Now most stores aren't this paranoid, but credit cards are thoroughly checked around here...

Re:Dumber then not signing

[CastrTroy (595695)]

Wouldn't it make more sense to leave all the information on the credit card encrypted, have the information left encrypted and sent to the credit card company, still encrypted, and only be able to decrypt the information at the credit card company? It seems to me that even if you need physical access to copy the number it's still not that secure. It would make much more sense to have a card that's blank and devoid of any identifying information than to have something that just about anybody can get the information off of.

Re:Dumber then not signing

[spectral (158121)]

Encryption isn't magic. All you've done is substitute one set of unique information for another set of unique information, the fact that the information means nothing to you doesn't change it.
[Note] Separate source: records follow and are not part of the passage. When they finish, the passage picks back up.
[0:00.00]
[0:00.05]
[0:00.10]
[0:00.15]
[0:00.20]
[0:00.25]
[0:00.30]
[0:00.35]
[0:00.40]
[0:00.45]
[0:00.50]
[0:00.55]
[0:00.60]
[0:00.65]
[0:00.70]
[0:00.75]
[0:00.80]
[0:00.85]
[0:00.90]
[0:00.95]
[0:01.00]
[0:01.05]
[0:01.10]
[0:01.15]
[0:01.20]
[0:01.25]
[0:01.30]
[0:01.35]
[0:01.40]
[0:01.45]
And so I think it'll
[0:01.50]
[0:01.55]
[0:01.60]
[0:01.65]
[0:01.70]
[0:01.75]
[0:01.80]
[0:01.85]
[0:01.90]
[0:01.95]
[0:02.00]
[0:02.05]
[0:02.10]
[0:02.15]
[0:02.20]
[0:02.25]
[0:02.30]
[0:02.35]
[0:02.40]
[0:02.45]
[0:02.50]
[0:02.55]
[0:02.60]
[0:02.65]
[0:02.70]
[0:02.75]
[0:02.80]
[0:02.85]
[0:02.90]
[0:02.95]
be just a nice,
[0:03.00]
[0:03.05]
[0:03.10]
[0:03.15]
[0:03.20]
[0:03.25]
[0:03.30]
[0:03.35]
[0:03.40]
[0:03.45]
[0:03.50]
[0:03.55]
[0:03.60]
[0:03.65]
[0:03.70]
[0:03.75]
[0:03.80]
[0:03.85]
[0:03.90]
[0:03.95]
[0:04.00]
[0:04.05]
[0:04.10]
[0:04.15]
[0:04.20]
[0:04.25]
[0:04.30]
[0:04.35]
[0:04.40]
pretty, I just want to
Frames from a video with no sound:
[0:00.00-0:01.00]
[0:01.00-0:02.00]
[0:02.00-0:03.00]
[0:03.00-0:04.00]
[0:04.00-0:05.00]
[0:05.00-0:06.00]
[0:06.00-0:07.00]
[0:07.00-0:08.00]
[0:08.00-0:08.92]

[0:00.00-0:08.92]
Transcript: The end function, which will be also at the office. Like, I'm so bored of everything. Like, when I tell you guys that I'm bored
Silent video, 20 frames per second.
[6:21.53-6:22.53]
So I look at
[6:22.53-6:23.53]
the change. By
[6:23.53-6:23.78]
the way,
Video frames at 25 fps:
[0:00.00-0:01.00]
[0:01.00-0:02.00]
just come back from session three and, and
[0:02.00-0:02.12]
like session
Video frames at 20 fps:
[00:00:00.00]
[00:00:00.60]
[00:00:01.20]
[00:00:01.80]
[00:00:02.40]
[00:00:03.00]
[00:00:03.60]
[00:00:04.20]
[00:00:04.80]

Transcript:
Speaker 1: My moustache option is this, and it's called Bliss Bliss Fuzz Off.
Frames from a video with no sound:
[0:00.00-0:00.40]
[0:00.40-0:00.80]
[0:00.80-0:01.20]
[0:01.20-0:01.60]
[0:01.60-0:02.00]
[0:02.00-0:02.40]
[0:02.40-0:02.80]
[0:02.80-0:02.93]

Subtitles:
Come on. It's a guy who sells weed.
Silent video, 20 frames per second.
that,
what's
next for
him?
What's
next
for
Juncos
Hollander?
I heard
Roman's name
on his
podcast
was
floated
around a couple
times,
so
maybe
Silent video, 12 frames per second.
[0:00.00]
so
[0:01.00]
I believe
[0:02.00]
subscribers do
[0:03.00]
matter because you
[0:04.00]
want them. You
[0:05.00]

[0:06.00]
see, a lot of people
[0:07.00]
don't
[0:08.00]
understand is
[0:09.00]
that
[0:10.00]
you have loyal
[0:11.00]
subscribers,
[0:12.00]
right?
If I read "CastrTroy, 1234-5678-9012-3456, 12/09" from a credit card, stuck ", $1000" on the end and sent it to the credit card company, that's no different than being able to read "oinasdfomasdfpmweasdfhqervsad, $1000". The credit card company still associates that random crap with you. It's always the same, so it means nothing.

There are ways around this, but maintaining the physical security of the card is one of the better ways. Not being able to shoot your wallet with radiation and get money back seems like a good first step.. having the data only available after physically plugging/sliding the card in to a reader AND be encrypted while still on the card (smart chip) using a public key granted to the store (so the store would be able to reproduce the data, but you wouldn't have any real information available to you to use on a different place, so all the stolen transactions are quite quickly tracked back) would be a good first start.

There's probably flaws in that plan that I'm unaware of.. though the fact that my credit card has one of these chips and I didn't ask for it to and have no idea how to turn it off is one of the flaws, I'm suspecting. :P

Re:Dumber then not signing

[Jerf (17166)]

I hear zapping chips in microwaves toasts them pretty quick; if you have a stripe to fall back then the card wouldn't be useless, but I don't know if it would survive.

Does anybody know how magnetic stripes respond to being microwaved? Not much use if you toast that too. And how long do you have to zap a chip to burn it out? (Sub-second?)

(Note the stripe only has to be significantly more robust than the chip, it doesn't have to be immune to microwaves. If there's a range where the chip dies but the stripe still works, it doesn't matter if the stripe would stop working in another ten seconds.)

Re:Dumber then not signing

[Alpha232 (922118)]

Working in the hotel business, I handle a large number of credit cards. The trend I have seen for people wanting to "disable" the RF portion is to use a hole punch through the chip. I've seen about ten or so this past month, all have the little radio icon on the back and a hole punched right through the card. Not a bad way to do it I must say.